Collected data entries
_____

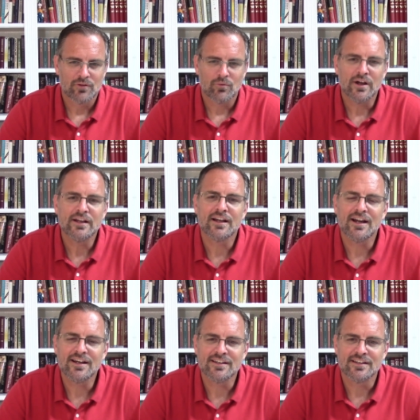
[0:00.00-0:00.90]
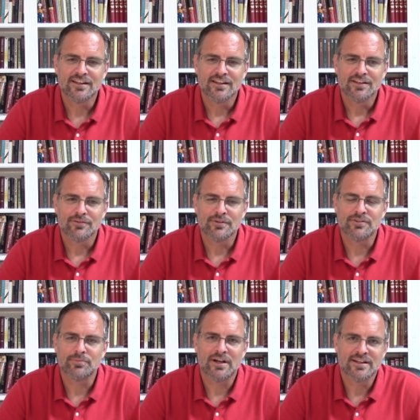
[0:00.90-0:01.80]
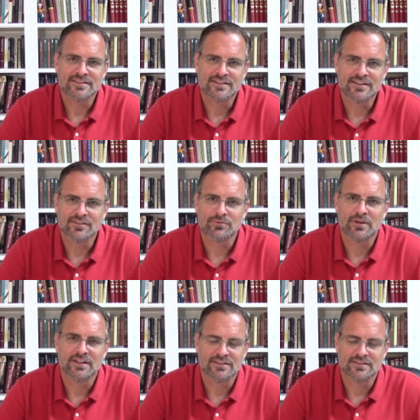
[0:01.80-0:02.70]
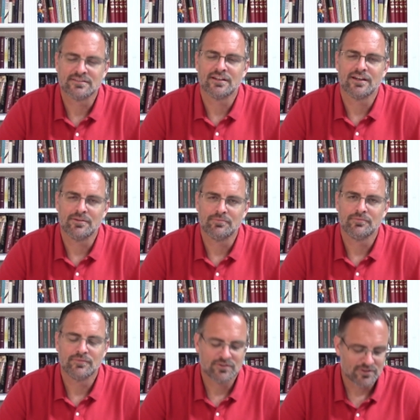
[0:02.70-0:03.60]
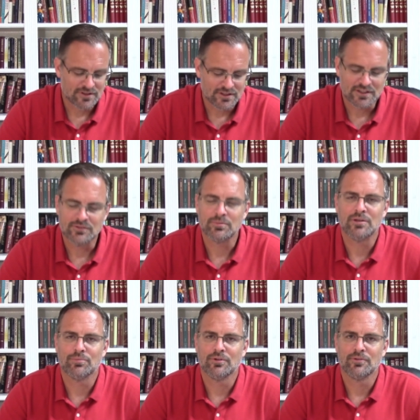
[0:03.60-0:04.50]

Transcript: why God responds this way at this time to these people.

_____

§ **WHAT YOU NEED TO DO**:
Repeat every entry above exactly; images stay out of the copy.

§ **ANSWER TO THE PROBLEM**:
[0:00.00-0:00.90]
[0:00.90-0:01.80]
[0:01.80-0:02.70]
[0:02.70-0:03.60]
[0:03.60-0:04.50]

Transcript: why God responds this way at this time to these people.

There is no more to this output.